(WHAT TO DO):
Word for word, repeat all the entries below, but without the pictures.

(DATASET RECORDS):
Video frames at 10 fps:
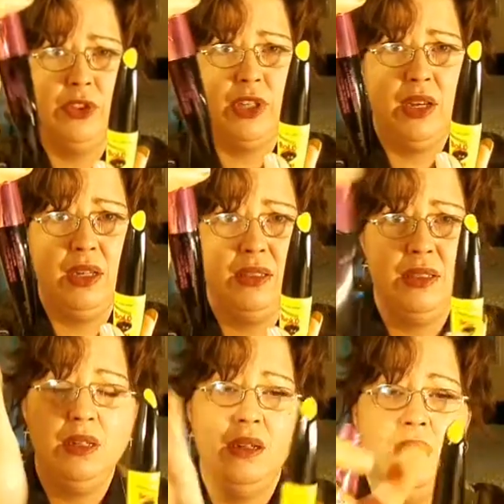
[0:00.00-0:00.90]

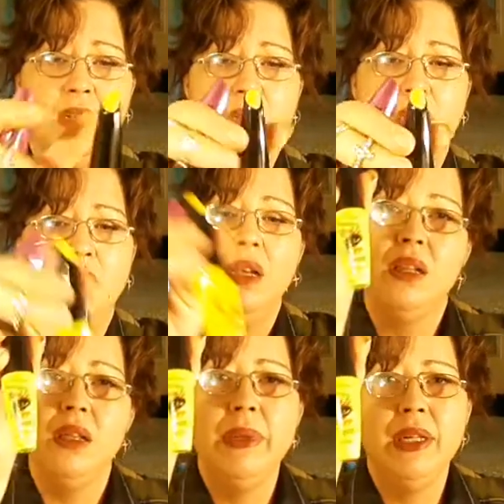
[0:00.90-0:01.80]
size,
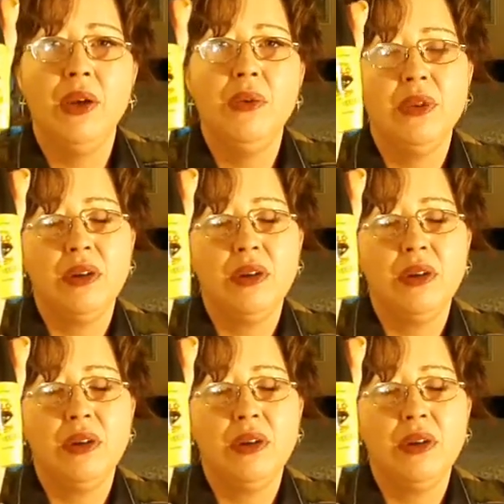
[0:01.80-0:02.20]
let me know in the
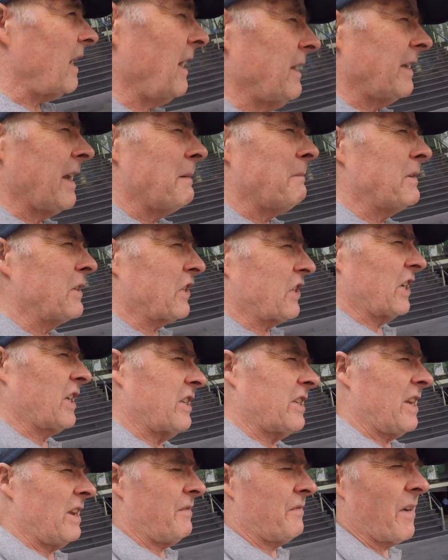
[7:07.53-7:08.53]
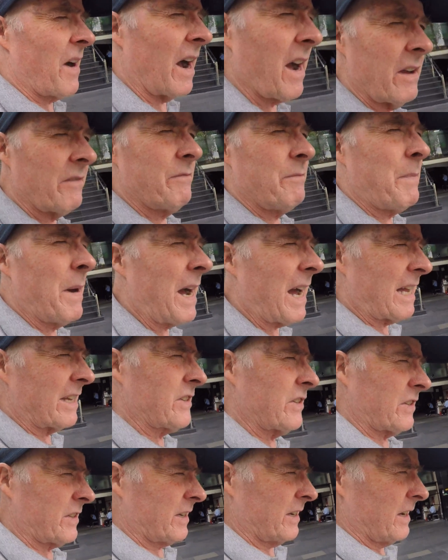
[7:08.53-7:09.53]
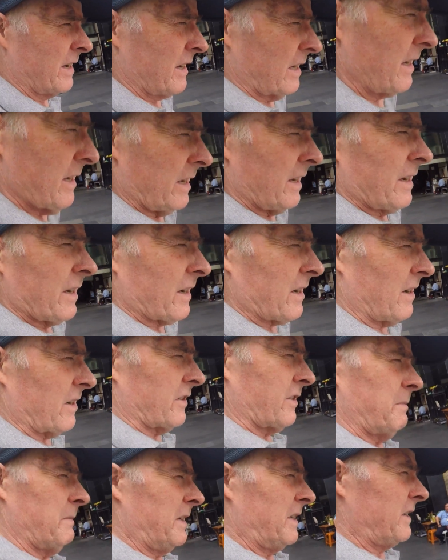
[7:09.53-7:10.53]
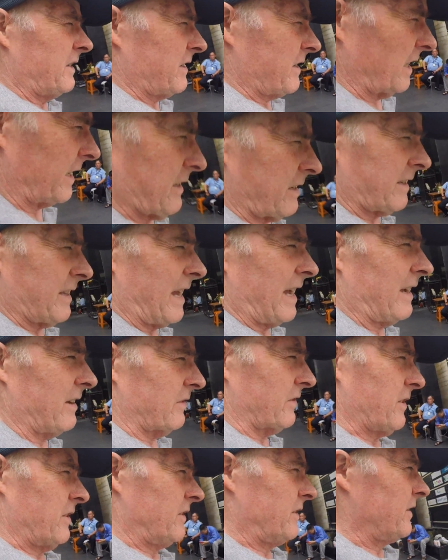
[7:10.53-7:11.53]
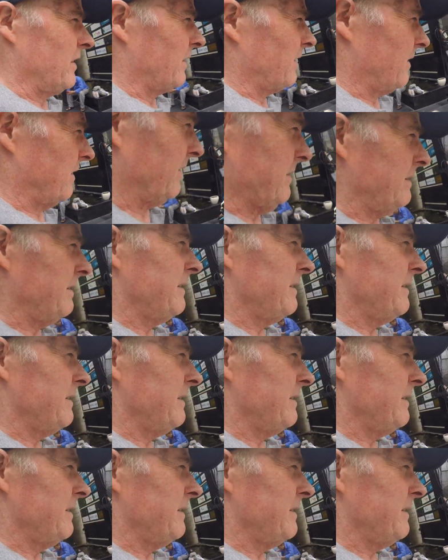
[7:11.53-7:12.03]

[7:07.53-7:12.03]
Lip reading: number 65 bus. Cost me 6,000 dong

(EXERCISE OUTPUT):
Video frames at 10 fps:
[0:00.00-0:00.90]

[0:00.90-0:01.80]
size,
[0:01.80-0:02.20]
let me know in the
[7:07.53-7:08.53]
[7:08.53-7:09.53]
[7:09.53-7:10.53]
[7:10.53-7:11.53]
[7:11.53-7:12.03]

[7:07.53-7:12.03]
Lip reading: number 65 bus. Cost me 6,000 dong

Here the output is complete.